» TASK DESCRIPTION
Exactly the lines starting at the line containing "Silent video, 10 frames per second." and ending at the line containing "Transcript: You're sitting" are to be written out from the listing below, both included.
'''
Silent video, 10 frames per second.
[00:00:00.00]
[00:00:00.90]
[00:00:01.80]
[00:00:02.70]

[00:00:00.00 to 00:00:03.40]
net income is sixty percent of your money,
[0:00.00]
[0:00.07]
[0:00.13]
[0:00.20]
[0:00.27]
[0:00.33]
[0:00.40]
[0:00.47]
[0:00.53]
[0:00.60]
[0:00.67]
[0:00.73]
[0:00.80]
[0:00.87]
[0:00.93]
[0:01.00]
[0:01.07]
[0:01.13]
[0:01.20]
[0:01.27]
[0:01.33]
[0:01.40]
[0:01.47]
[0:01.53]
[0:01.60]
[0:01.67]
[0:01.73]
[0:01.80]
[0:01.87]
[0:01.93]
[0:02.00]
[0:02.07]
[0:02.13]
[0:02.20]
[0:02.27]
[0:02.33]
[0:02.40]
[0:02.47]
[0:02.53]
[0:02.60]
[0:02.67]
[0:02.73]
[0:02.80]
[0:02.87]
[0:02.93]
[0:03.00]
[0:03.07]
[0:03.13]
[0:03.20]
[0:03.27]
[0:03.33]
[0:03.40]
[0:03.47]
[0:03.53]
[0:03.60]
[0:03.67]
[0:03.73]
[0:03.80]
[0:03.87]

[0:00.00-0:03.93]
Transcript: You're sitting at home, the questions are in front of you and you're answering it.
'''
'''
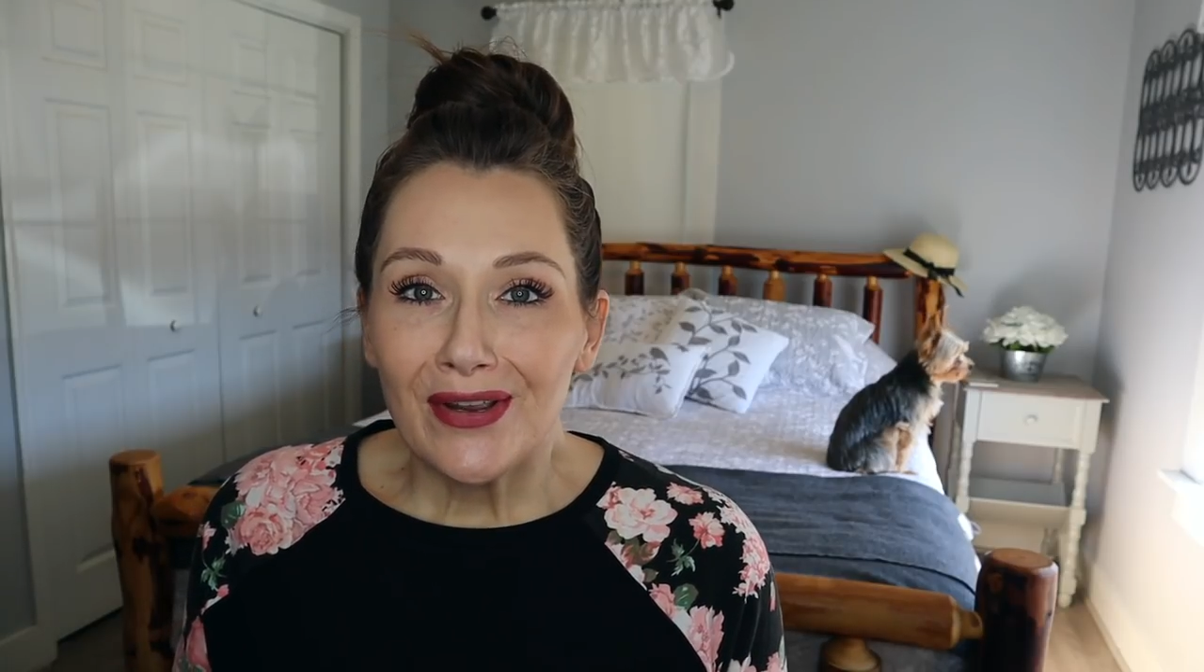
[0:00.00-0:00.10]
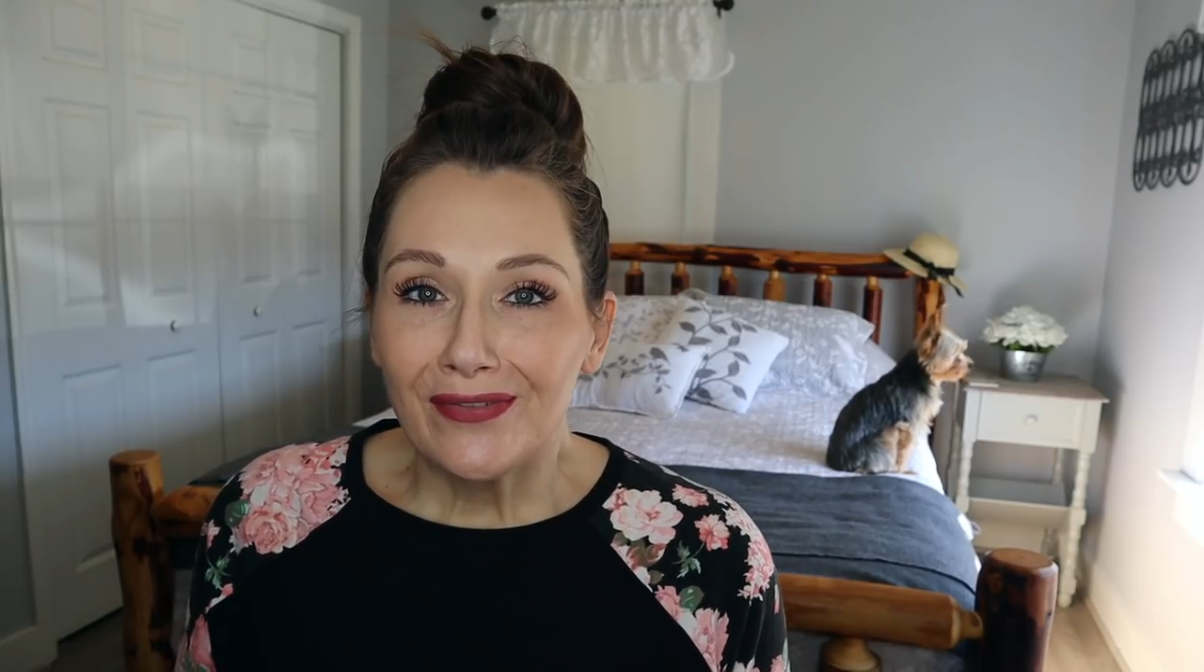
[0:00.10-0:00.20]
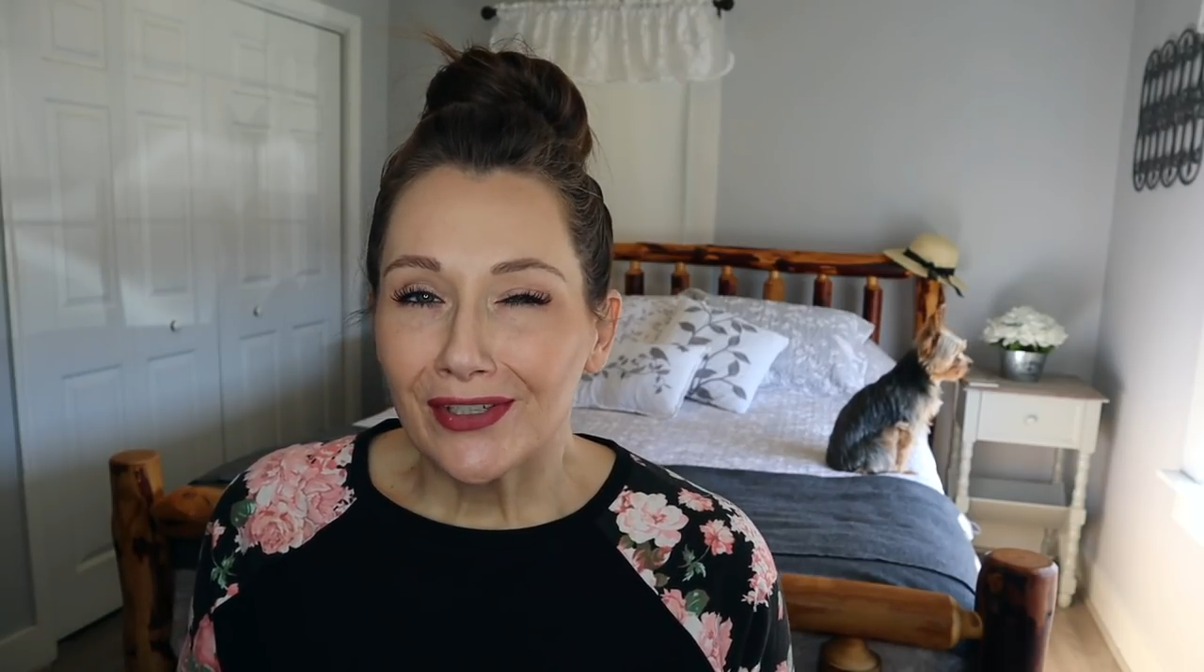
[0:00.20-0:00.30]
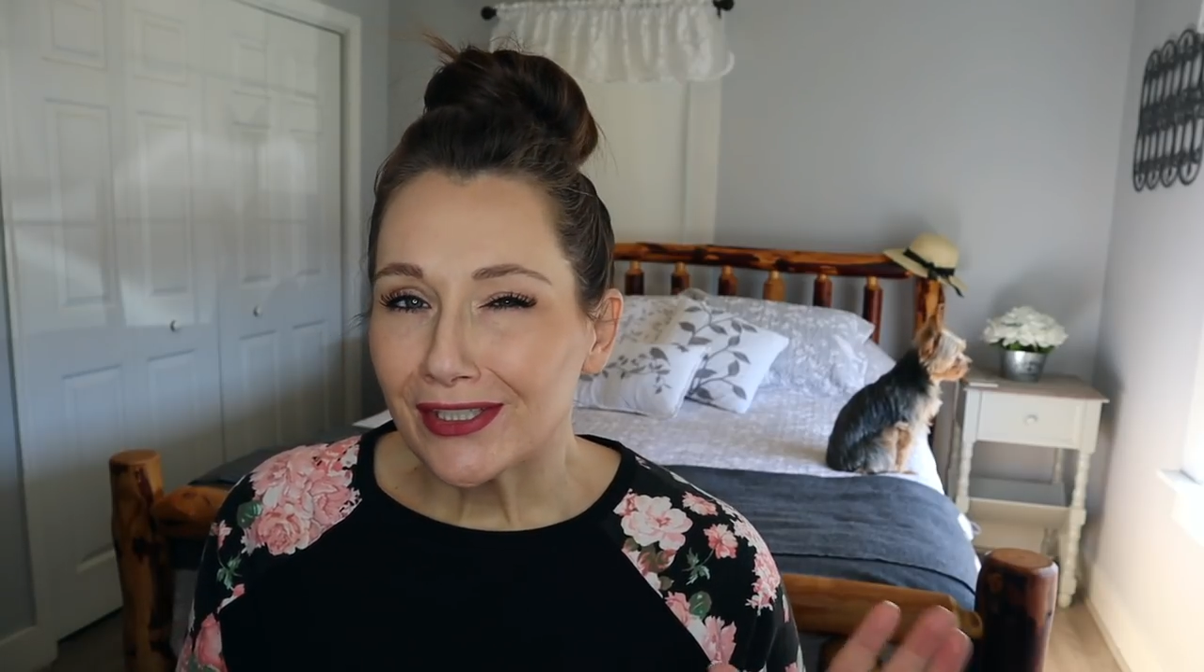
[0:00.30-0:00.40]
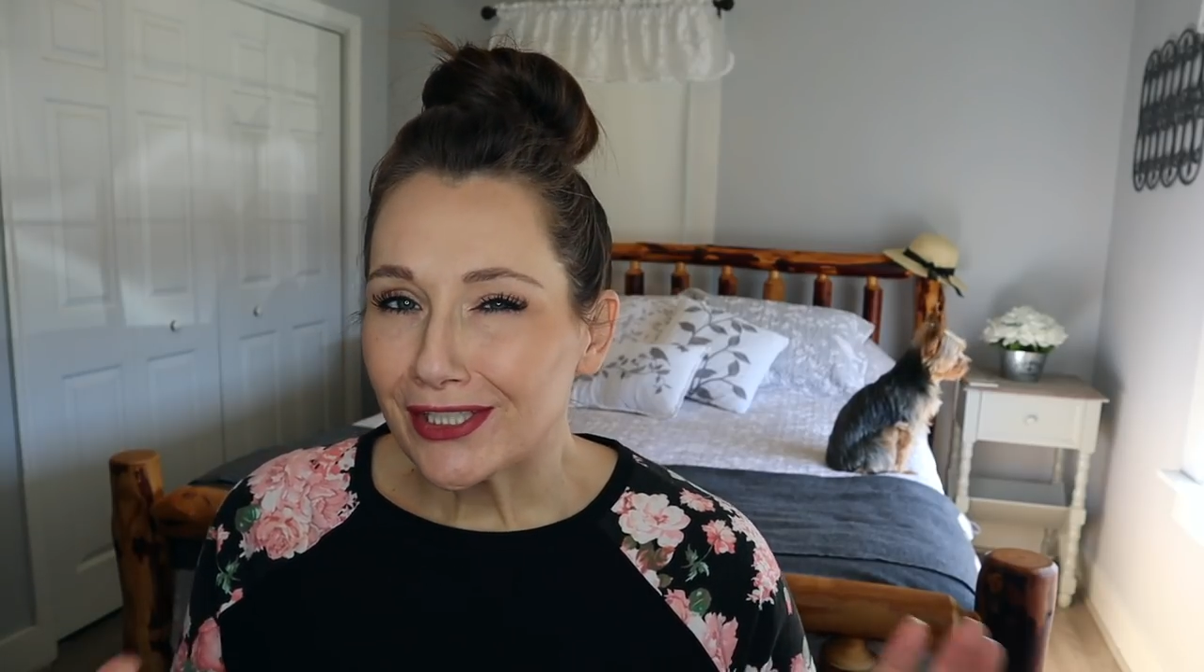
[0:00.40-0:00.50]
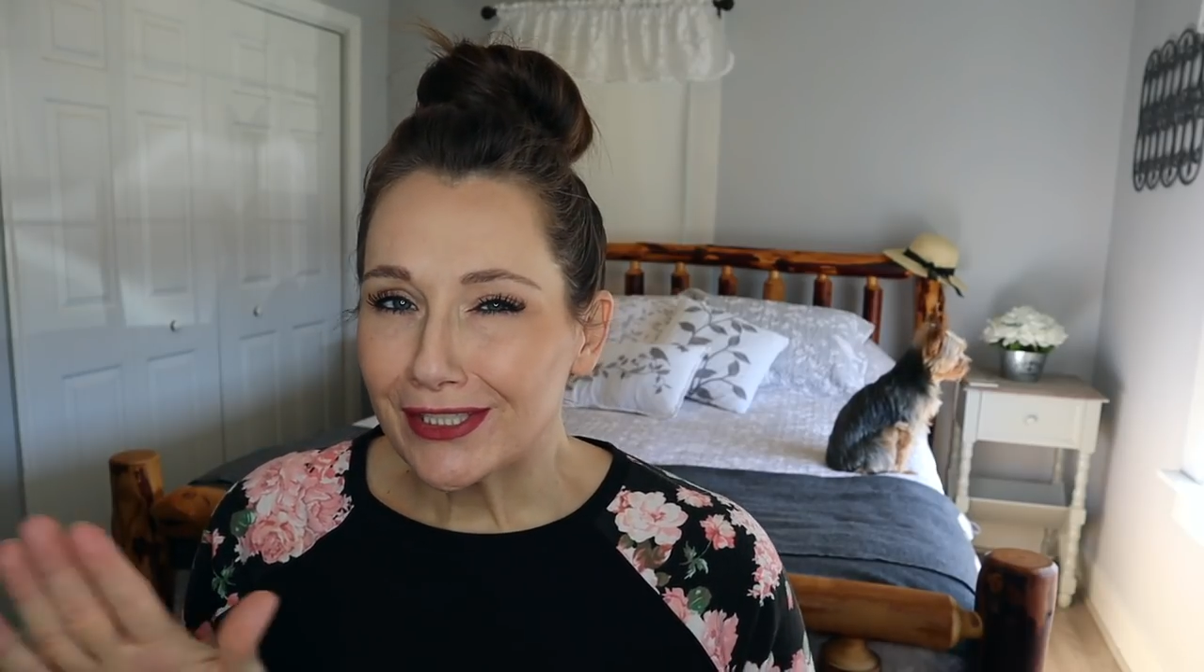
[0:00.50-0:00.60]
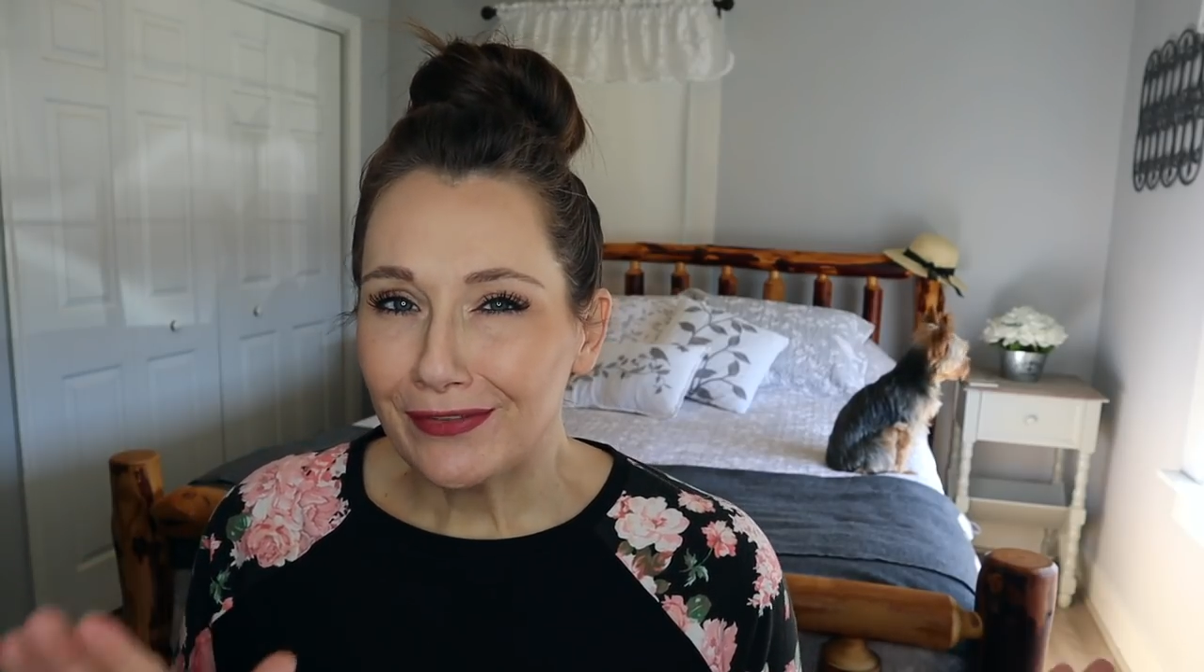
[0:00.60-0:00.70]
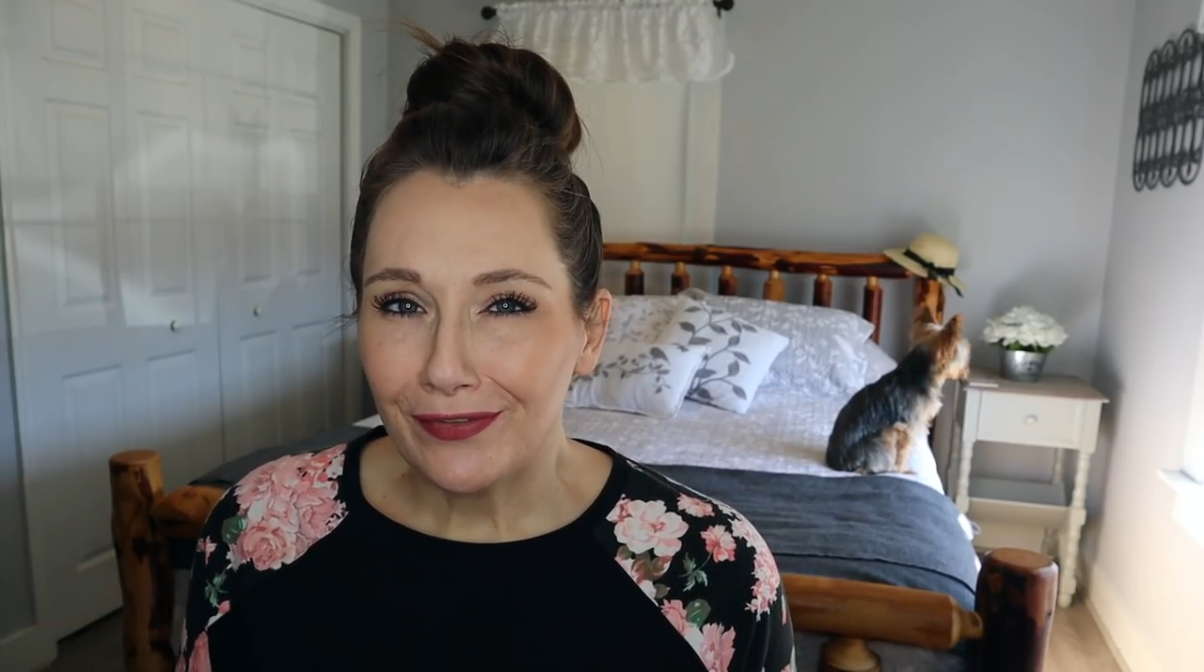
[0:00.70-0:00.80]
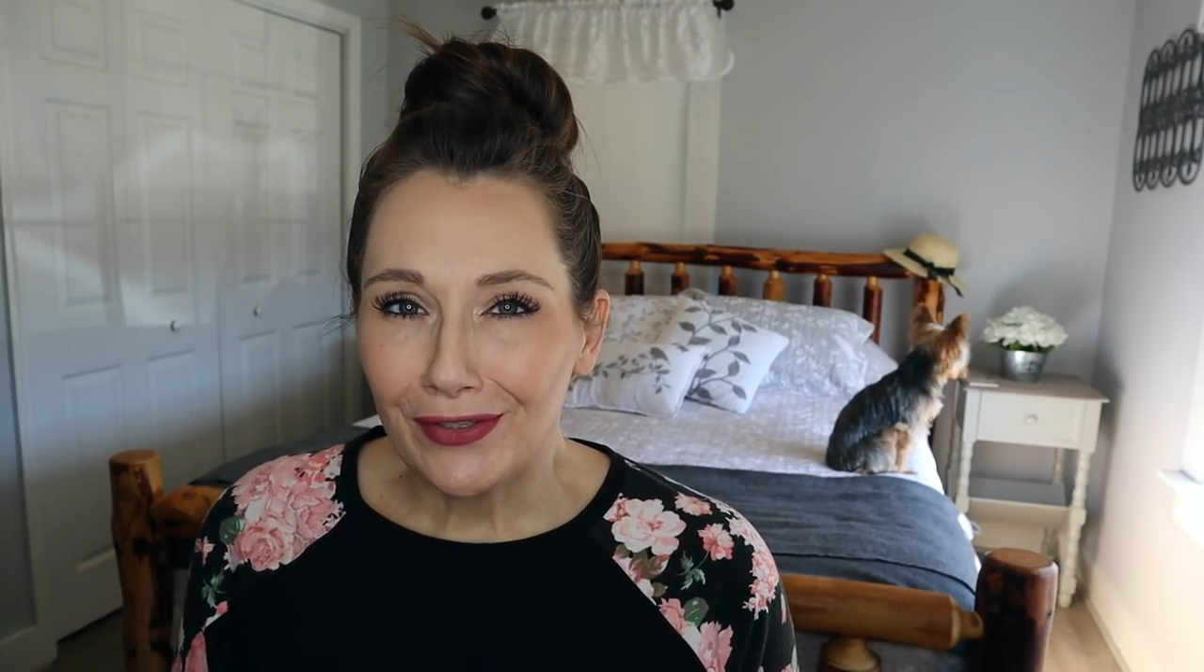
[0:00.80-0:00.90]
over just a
'''
» EXERCISE SOLUTION
Silent video, 10 frames per second.
[00:00:00.00]
[00:00:00.90]
[00:00:01.80]
[00:00:02.70]

[00:00:00.00 to 00:00:03.40]
net income is sixty percent of your money,
[0:00.00]
[0:00.07]
[0:00.13]
[0:00.20]
[0:00.27]
[0:00.33]
[0:00.40]
[0:00.47]
[0:00.53]
[0:00.60]
[0:00.67]
[0:00.73]
[0:00.80]
[0:00.87]
[0:00.93]
[0:01.00]
[0:01.07]
[0:01.13]
[0:01.20]
[0:01.27]
[0:01.33]
[0:01.40]
[0:01.47]
[0:01.53]
[0:01.60]
[0:01.67]
[0:01.73]
[0:01.80]
[0:01.87]
[0:01.93]
[0:02.00]
[0:02.07]
[0:02.13]
[0:02.20]
[0:02.27]
[0:02.33]
[0:02.40]
[0:02.47]
[0:02.53]
[0:02.60]
[0:02.67]
[0:02.73]
[0:02.80]
[0:02.87]
[0:02.93]
[0:03.00]
[0:03.07]
[0:03.13]
[0:03.20]
[0:03.27]
[0:03.33]
[0:03.40]
[0:03.47]
[0:03.53]
[0:03.60]
[0:03.67]
[0:03.73]
[0:03.80]
[0:03.87]

[0:00.00-0:03.93]
Transcript: You're sitting at home, the questions are in front of you and you're answering it.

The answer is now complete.